Thursday, August 11, 2016


Reflections from my trip to Israel

I just returned from a very special trip with my 12 year old daughter to Israel. For those of you with more then one child, you know it's highly unusual to spend so much time with one child. We did some touring, visiting holy sites, workshops and just relaxing in Jerusalem. We bumped into many friends and made a whole lot more friends as well. We got to meet some of my mother's new family, which was really nice, and I introduced Chava to quite a few great aunts, uncles, and cousins too. Israel is a unique experience. It seems like there are equal amounts of tourists and Israelis. You see the same people over and over again. The tourists are all so excited to be there and share their experiences with other tourists. The locals are different. They have made great sacrifice to live in our homeland. They have lost friends and family, yet they have not lost hope or the ability to love. They are my heroes, and I pray daily for their safety and well being. 
There were a few things that took me by surprise. First of all, I don't love food as much as I used to. It doesn't bring me comfort and I can eat at the same place every day and not care. It's just food. This is good and bad news. Good because if it doesn't matter, then eating healthy should not be hard. Bad because I think it's important to have things that bring us comfort, and whether it's a chocolate or a friend, when something brings you comfort you should hold on to it for dear life. Jerusalem is a comfort to me. I can sit by the Kotel all day. I don't have to say anything, yet being there comforts me. G-D is silent, my husband is silent, and I can sit here silently too. Maybe if I sit long enough I will be able to hear something. 
While going to pray at Kever Rochel (grave of our matriarch Rachel) and the cave of the doubles in Chevron, where the rest of our Matriarchs, Patriarchs and Adam and Chava are buried, I found myself dry. Nothing like the last time I was there with Yitzi at the beginning of his sickness. It's not that I don't care as much, or don't believe as much, and I can't be sure what it is but of course I have my theories. We have to survive, and in order to do that, we have to find ways to be ok with our lives. It's hard to live in the past or in a hopeful future, when we are very much in the present. It takes a whole lot of energy to be here. There is a conscious effort to not spend a whole lot of time remembering how good it was and how good it will hopefully be again. It would be too easy to get lost there and be shocked all over again once our eyes are open. So we find ways to be ok and this becomes our normal. We look for the good within our situation and try to focus on that. There is also a possibility that praying for the same thing for the last 3 1/2 years, looses some of its intensity. Yet we daven every day for Moshiach and believe he will come each and every day. So this theory is not as strong as the first one. Whatever the case may be, there were two times when we could not hold back our emotions. We went through the Arab quarter and came to some steps where we could see Har Habayit, the Temple Mount. Only Muslims are allowed there and there are cops making sure of that. My soul has never been so angry before. The longing to be at the holiest site and the fact that we cannot go, was so unbearable. I just stared and cried. To be so close and so far. To be staring at exile in the face while watching those who have no business there, free to come and go as they please. It was a very new sensation for me, and in the days before the 9th of AV, an appropriate one. 

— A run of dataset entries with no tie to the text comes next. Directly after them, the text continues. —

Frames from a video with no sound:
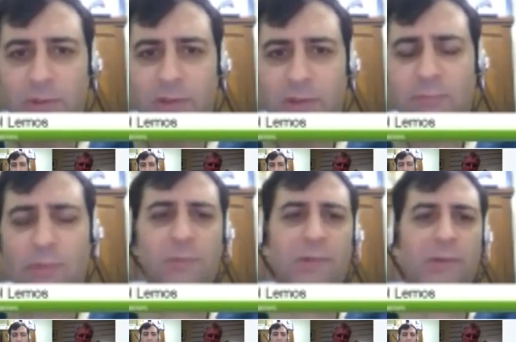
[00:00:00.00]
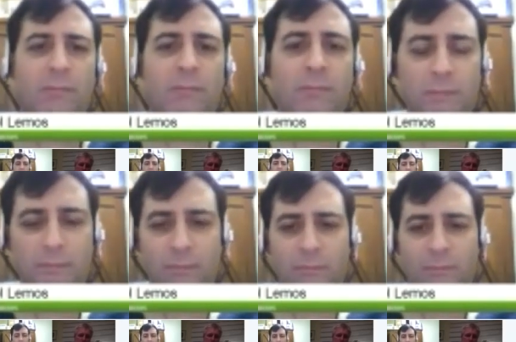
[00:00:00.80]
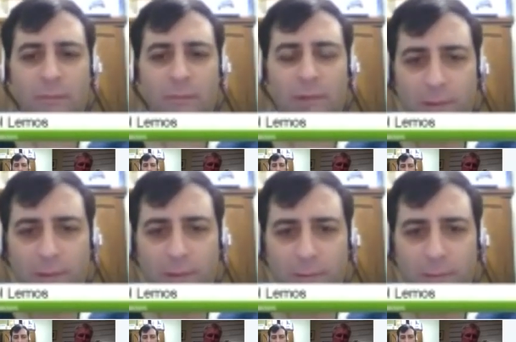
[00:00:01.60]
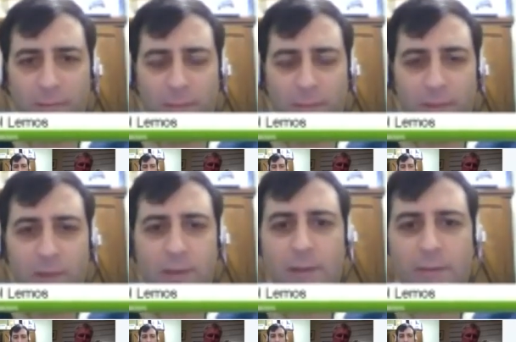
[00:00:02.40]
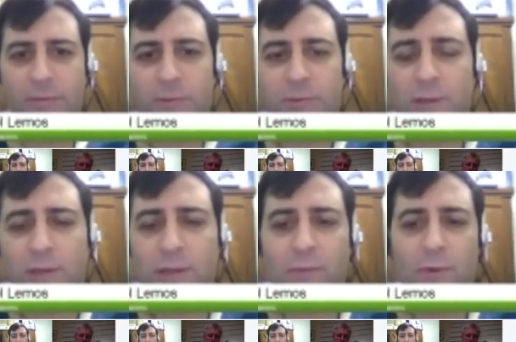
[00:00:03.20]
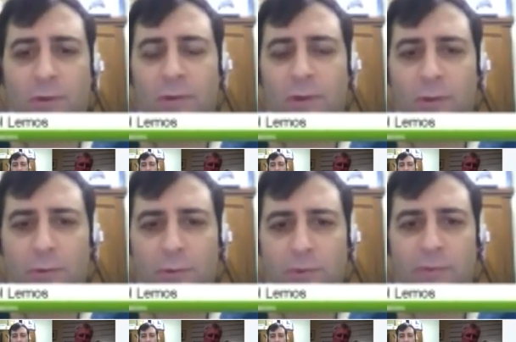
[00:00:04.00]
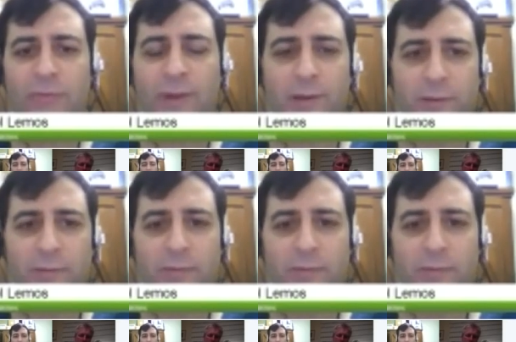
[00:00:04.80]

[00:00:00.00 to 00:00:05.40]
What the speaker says: is probably a bit frustrating for all those fans of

The second time was when we went to visit the grave of Chaya Spalter. She is buried on Mt. Olives and has the most magnificent view. There is nothing natural about praying at the grave of a child, and not just any child, our very special friend and neighbor. 
My daughter has been telling me every day for the last seven months that she needs to go to Israel. When I asked her where she needs to go there, she told me only two places. The Kotel (western wall) and to visit Chaya Spalter. I asked her what she wanted to say and she told me its private, but that she said what she needed to. 
Even though we have figured out a way to survive in our lives, it's good to have reminders that this is not an acceptable way to live. It can and will be so much better. We need to remember daily that as free as we are, we cannot walk up a few steps in our own land.  We are still burying children and many others far too early, and that is unacceptable. This world is surviving, but compared to what it could be, we are barely living. I suppose I'm glad for the reminders. This is not nearly enough, we need so much more.